Dans un jardin public
Triste et mélancolique,
Une jeune non voyante
S’adressant à sa mère:
Que verrais-je, dit Namère,
Si j’étais voyante ?
Tu verrais, dit, la pauvre mère,
Dans ce parc de loisirs,
Des couleurs chatoyantes,
Une belle voie bordée de verdure,
D’arbustes touffus, taillés en clôture
Que surplombent deux grands minarets,
Qui surgissent de deux petits carrés,
Et d’admirables dômes en verre mosaïque
Qui dominent dans chaque coin
Où le chant des oiseaux raisonne en musique
Que tu n’entends, hélas, point!
Tu verrais des fruits sur tous les arbres,
De très belles statues en marbre,
Des fleurs multicolores,
Des oies toutes blanches,
Venues de la Loire et de la Manche,
Rehaussant leurs énormes hanches
De plumage lisse et étanche,
Sous un magnifique arc en ciel,
En faisant leur splendide dance nuptiale!
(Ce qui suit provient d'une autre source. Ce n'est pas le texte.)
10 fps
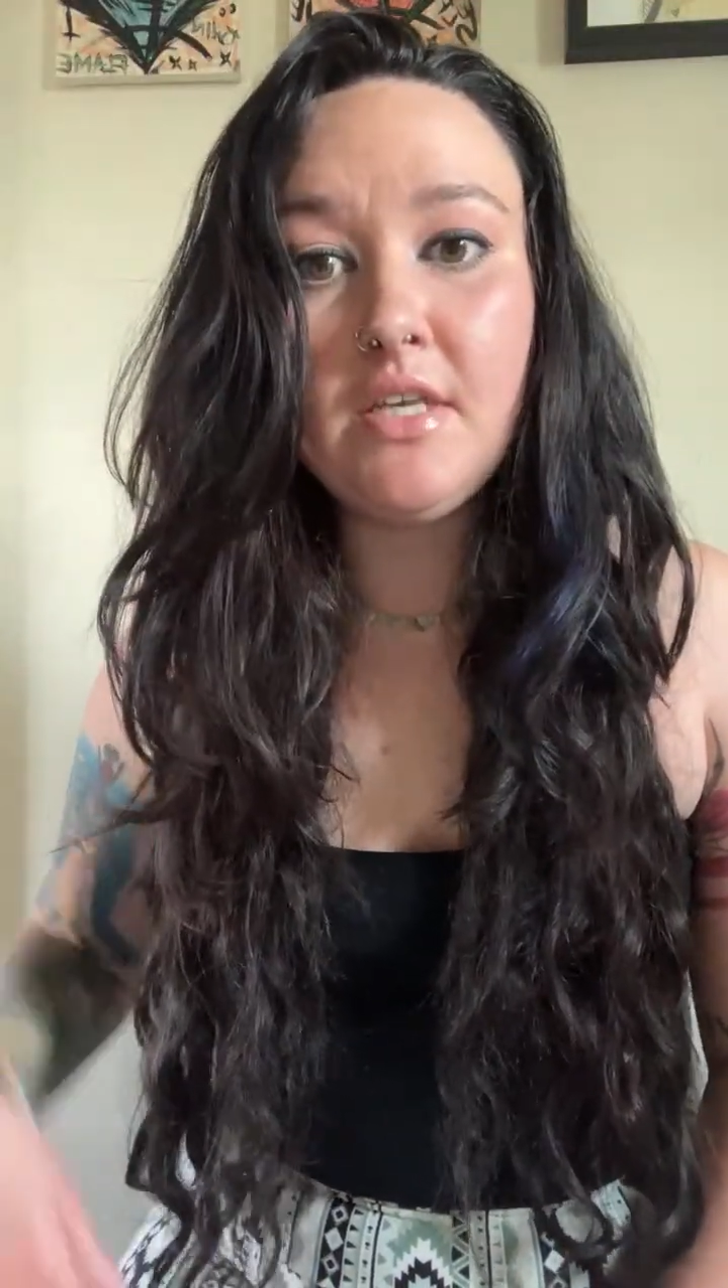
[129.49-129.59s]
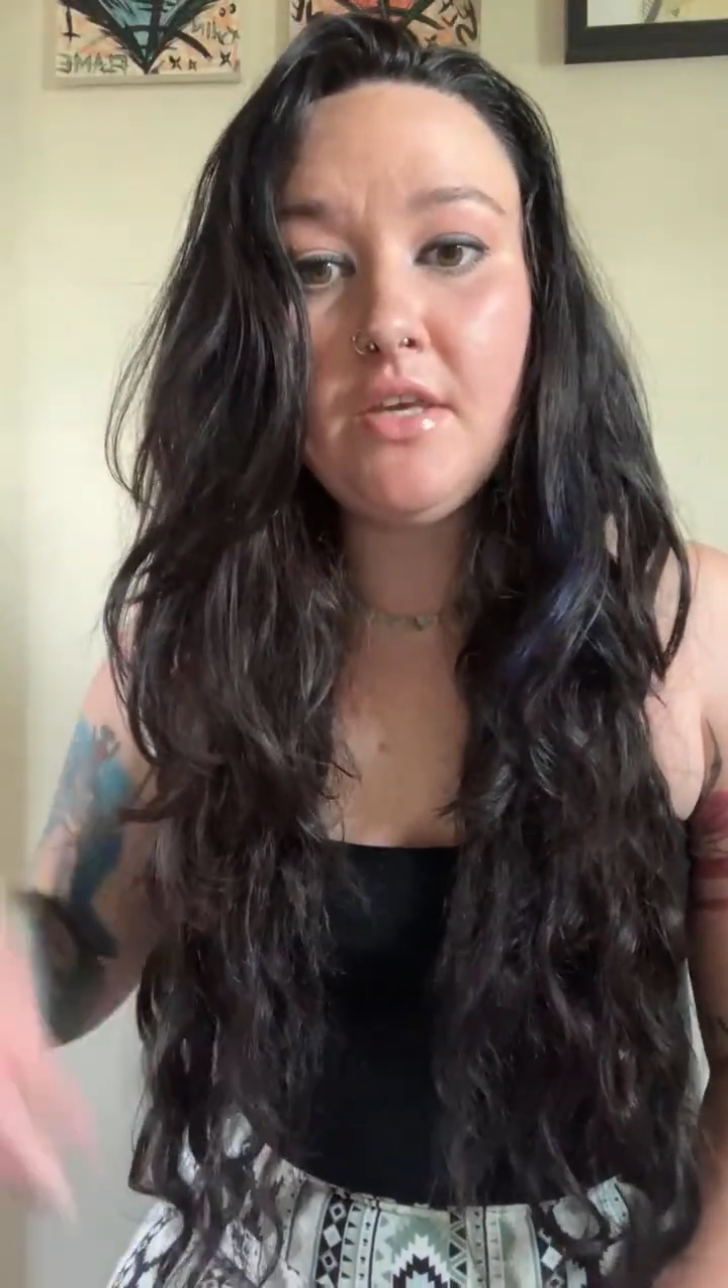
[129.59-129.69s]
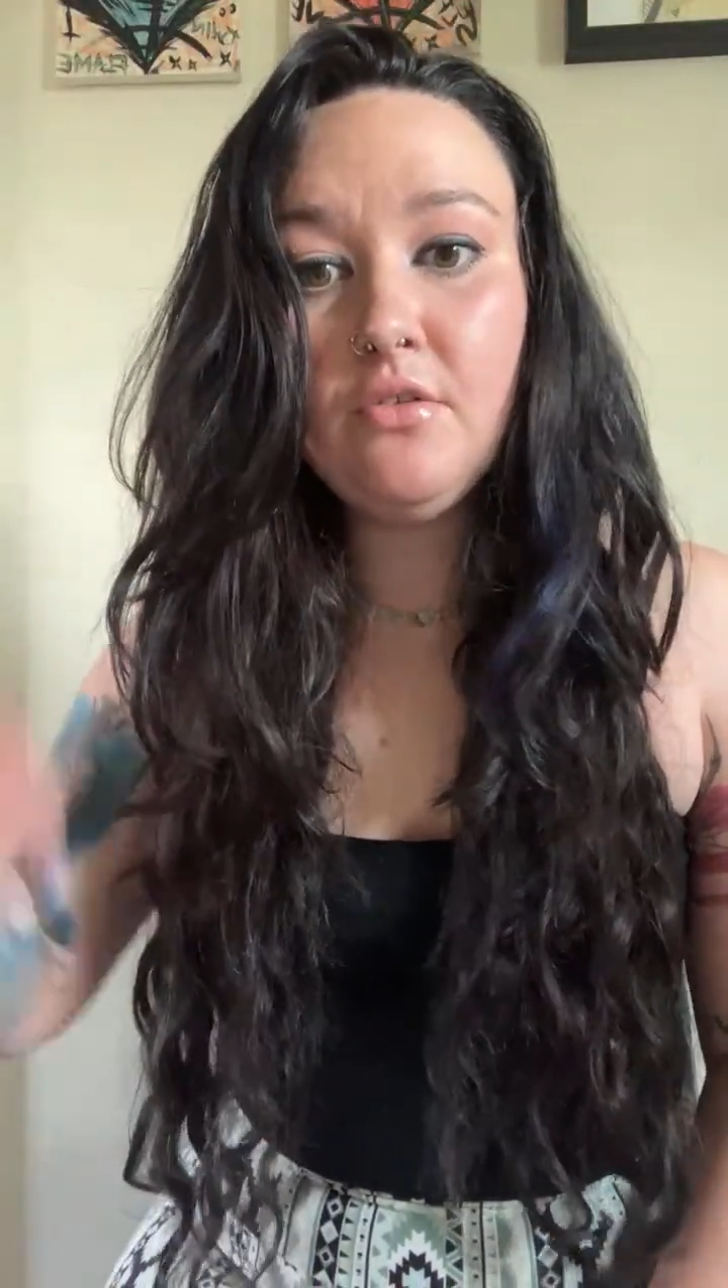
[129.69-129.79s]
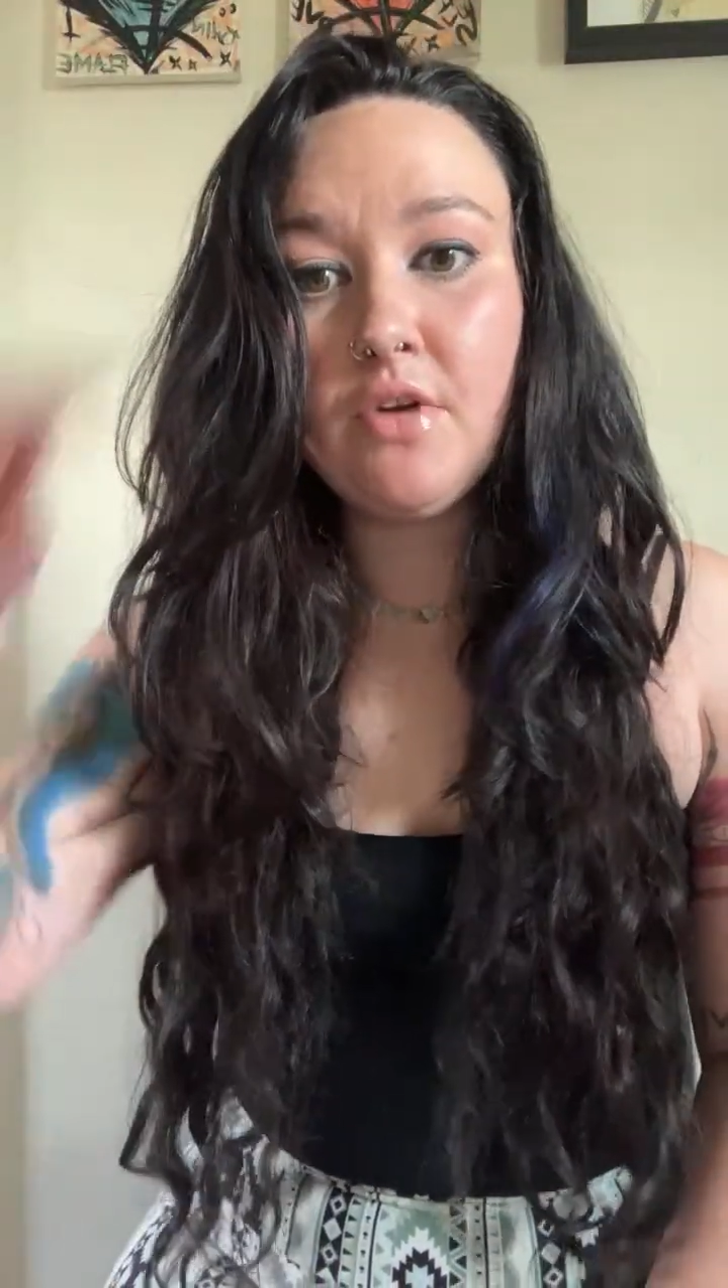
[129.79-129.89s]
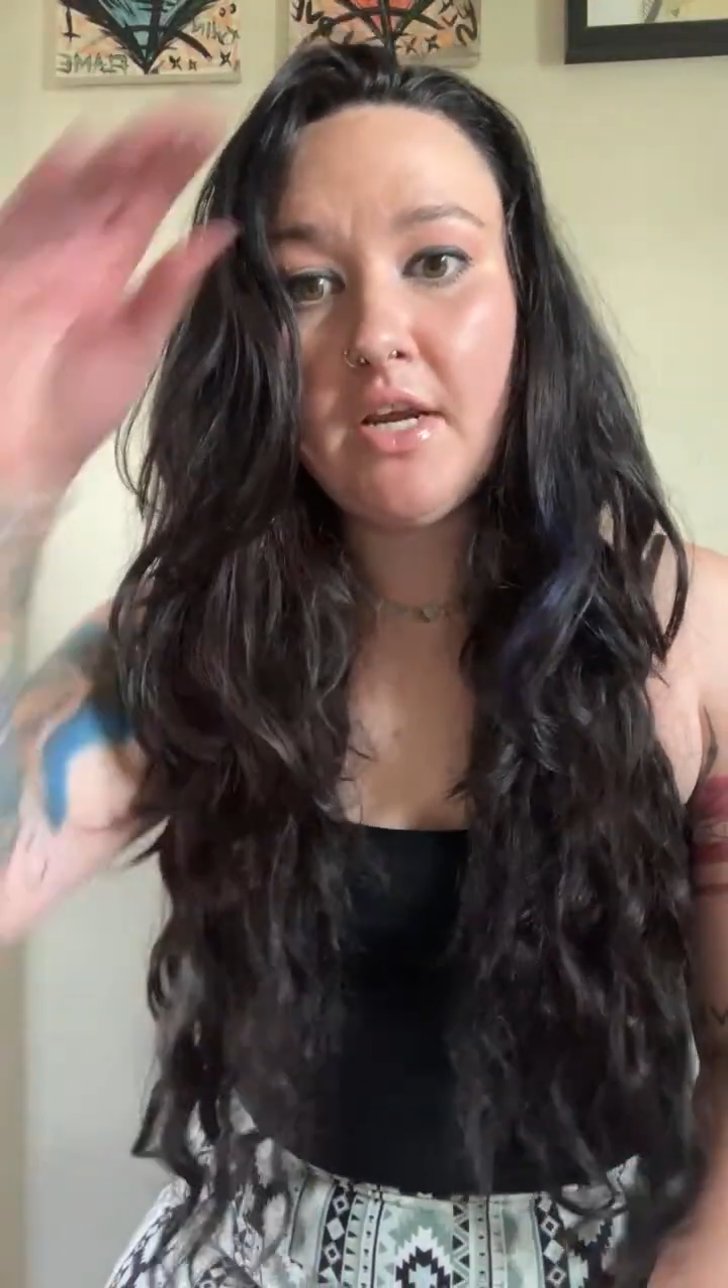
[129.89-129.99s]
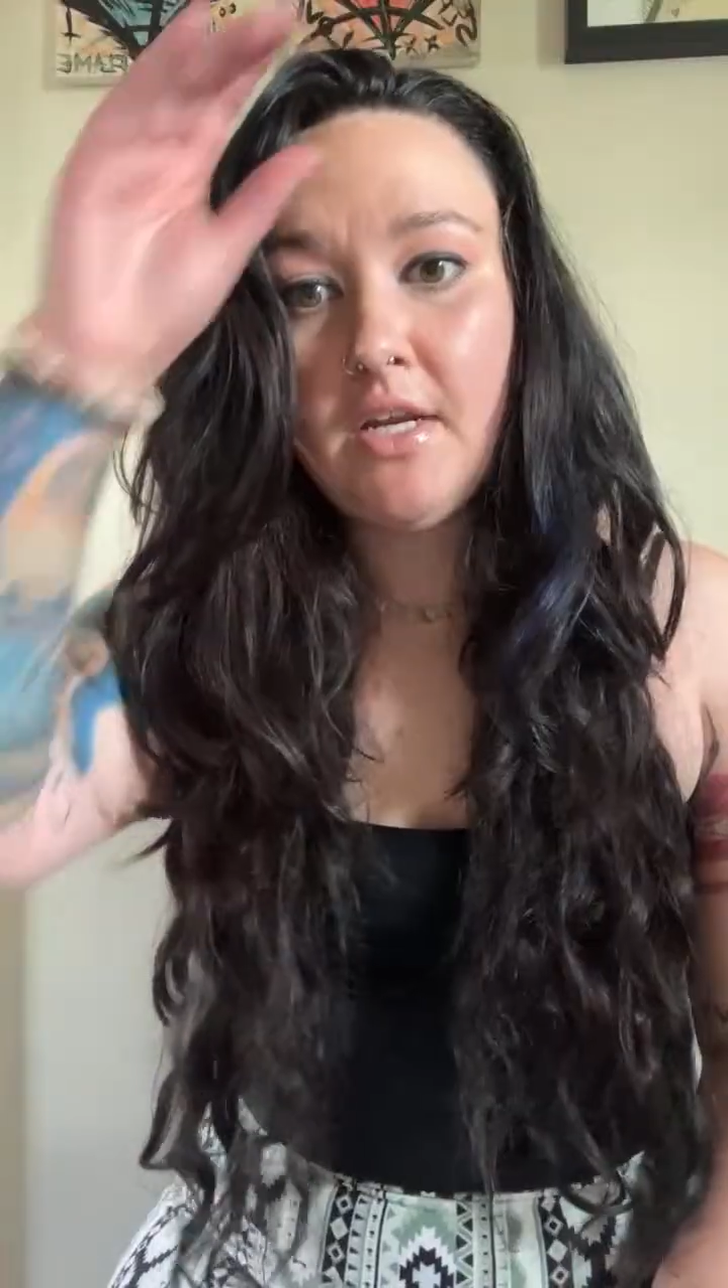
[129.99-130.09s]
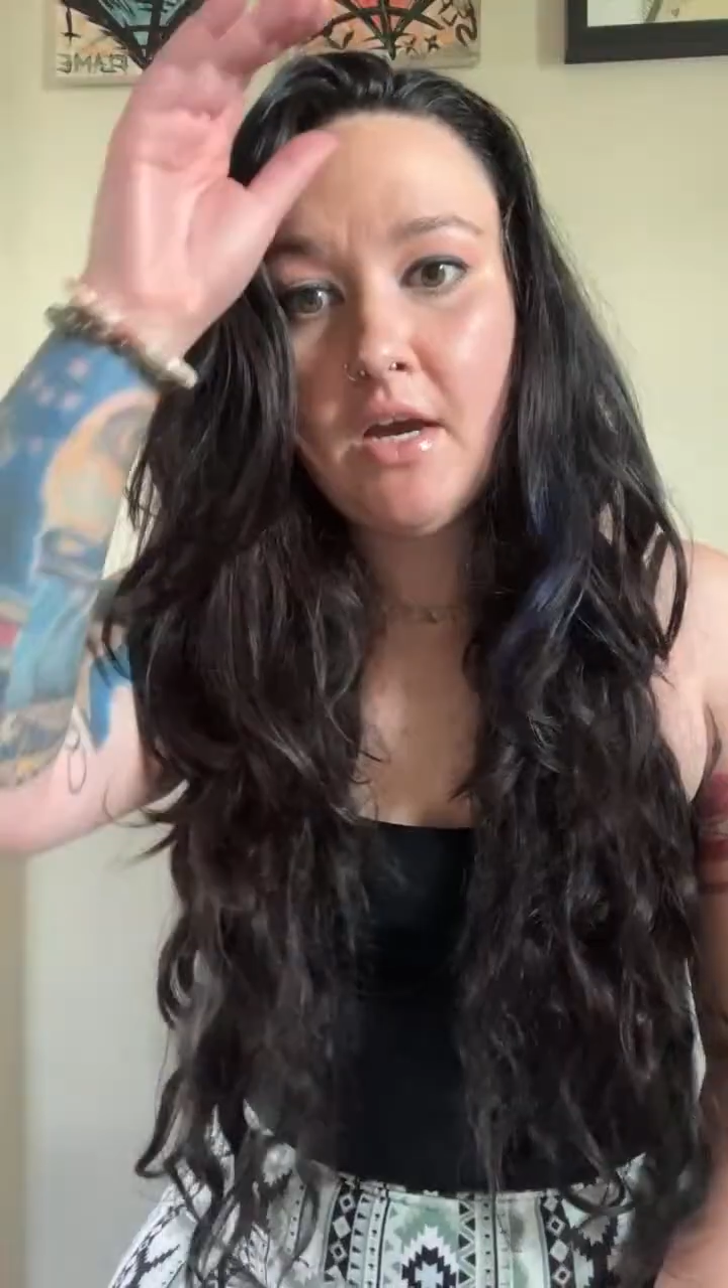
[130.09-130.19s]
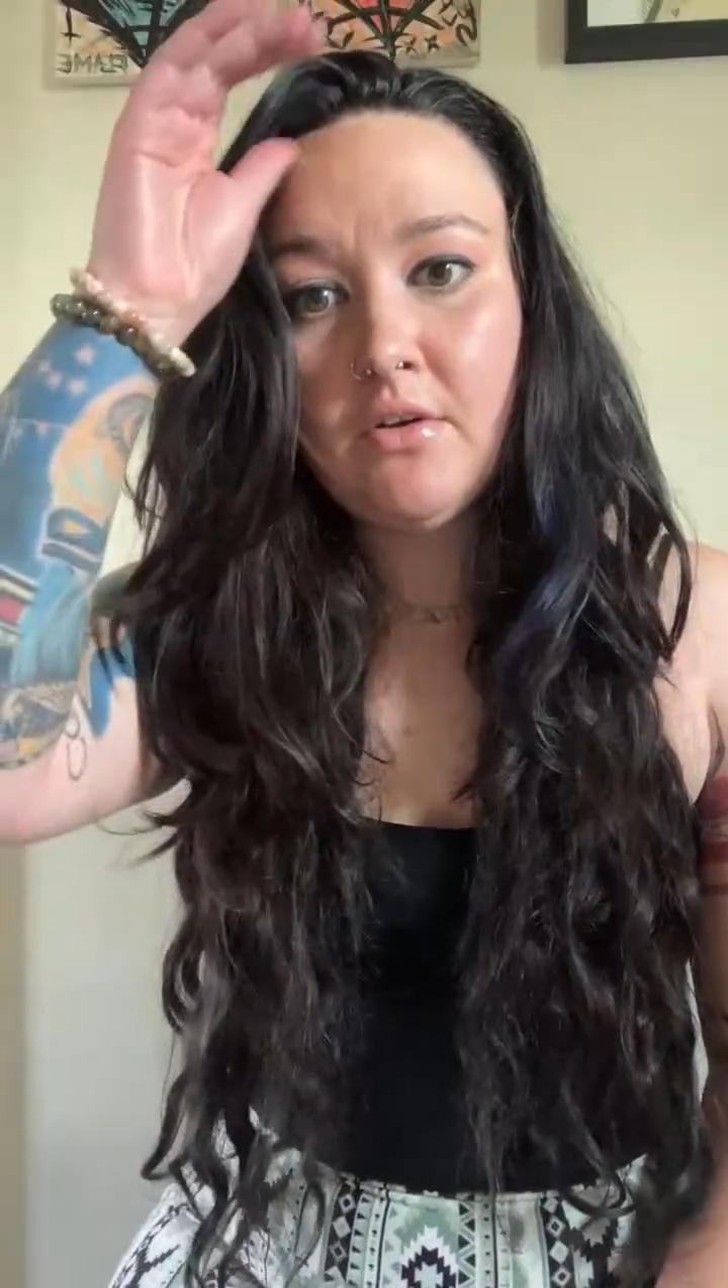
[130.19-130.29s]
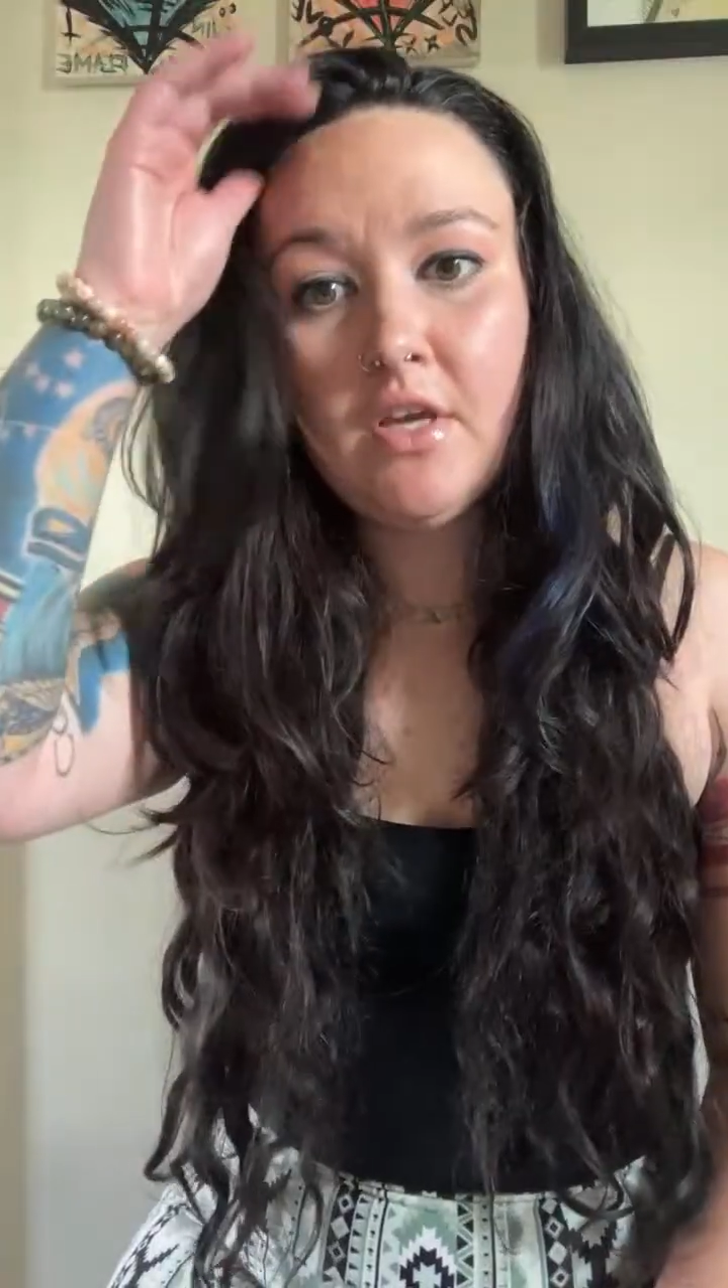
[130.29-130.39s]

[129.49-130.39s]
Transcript: heal right now,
Tu verrais un agneau dorloté par un loup,
Une souris dormant au museau d’un chat,
De petits enfants jouant avec un lion et ses crocs,
Un vrai, non celui d’un quelconque achat!
Dans un jardin public, sinistre et mélancolique,
Une enfant rêvant de toute cette jolie foire
Est aux anges car plongée dans ses songes,
Pendant que sa mère pleure, tristement, son histoire!
AlgiqueTibar CHIBANI
Poème dédié à la mémoire du poète algérien Ahmed Azeggagh décédé le 24 avril 2003.